### Extracted entries
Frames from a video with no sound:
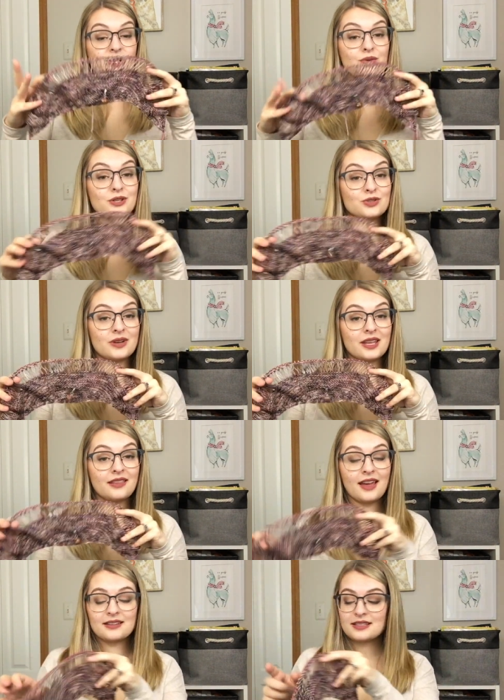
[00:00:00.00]
So
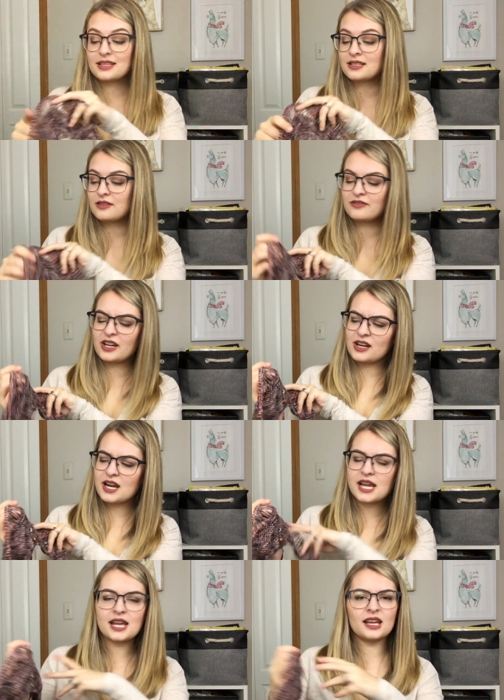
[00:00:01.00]
enjoying that. It's a
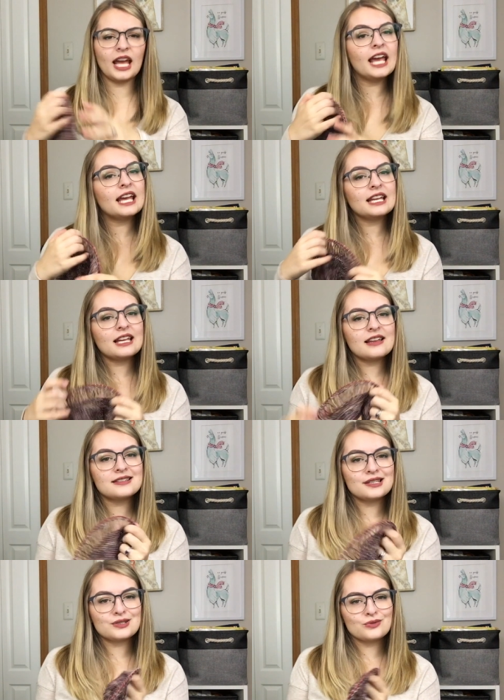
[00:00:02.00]
very
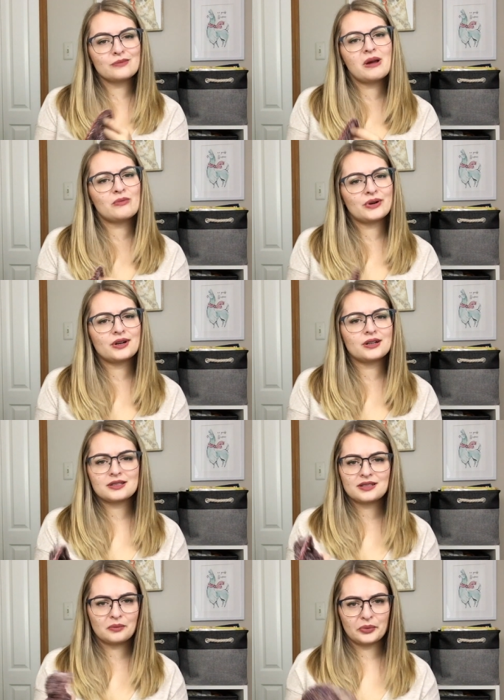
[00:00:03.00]
easy to remember,
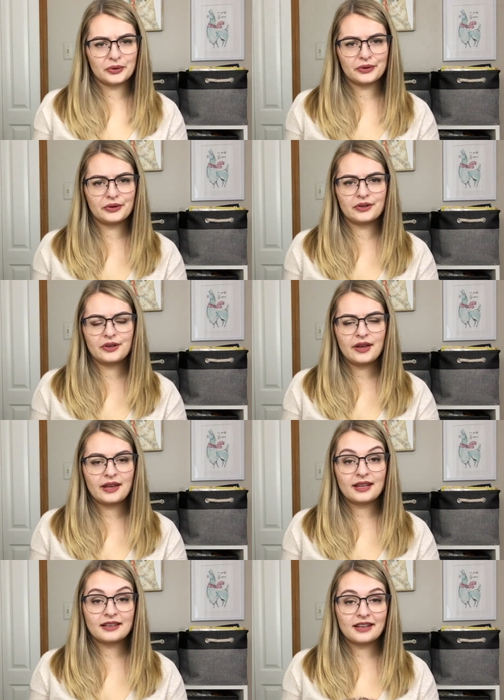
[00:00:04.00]
simple
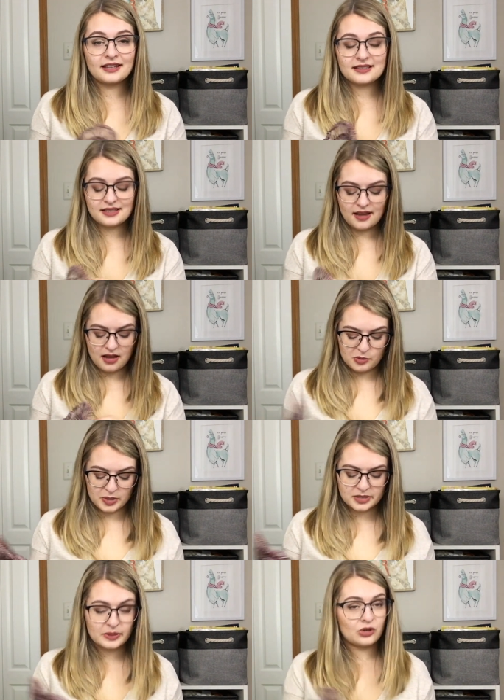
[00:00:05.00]
knit.
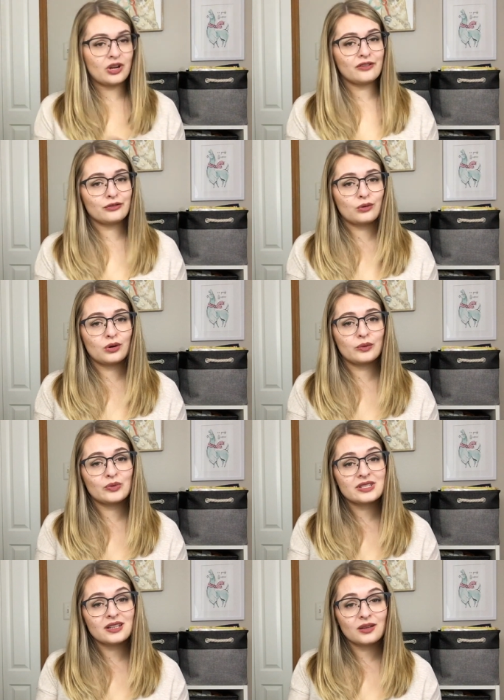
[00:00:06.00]
It's been great for
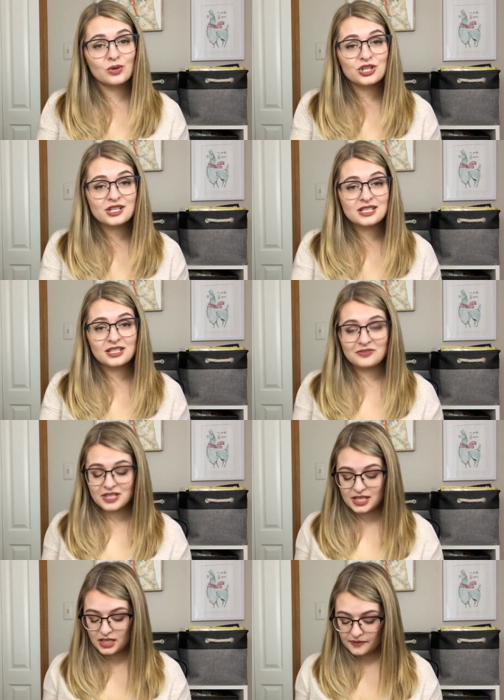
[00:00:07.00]
when we're sitting and watching
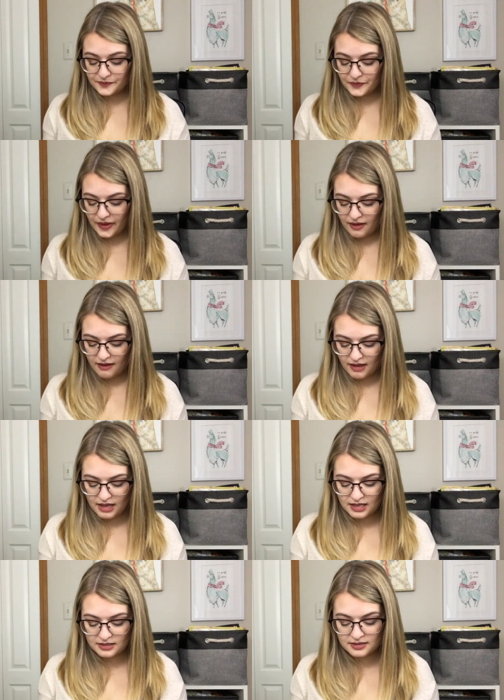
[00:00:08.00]
TV.
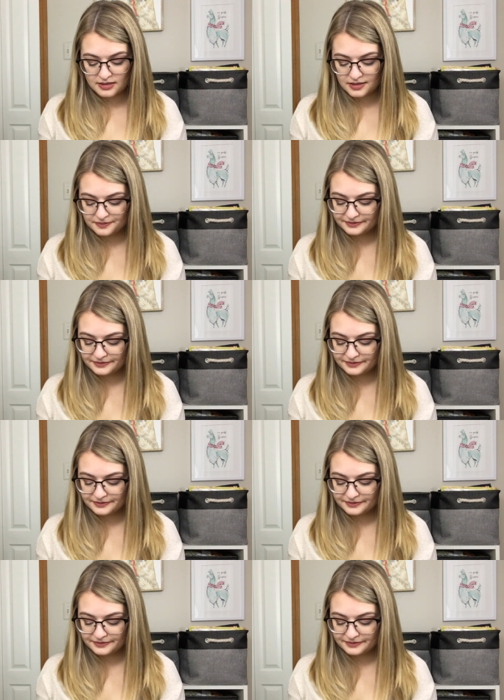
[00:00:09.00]
And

### Task to carry out
Output the entries exactly and keep every picture out of them.

### Solution below
Frames from a video with no sound:
[00:00:00.00]
So
[00:00:01.00]
enjoying that. It's a
[00:00:02.00]
very
[00:00:03.00]
easy to remember,
[00:00:04.00]
simple
[00:00:05.00]
knit.
[00:00:06.00]
It's been great for
[00:00:07.00]
when we're sitting and watching
[00:00:08.00]
TV.
[00:00:09.00]
And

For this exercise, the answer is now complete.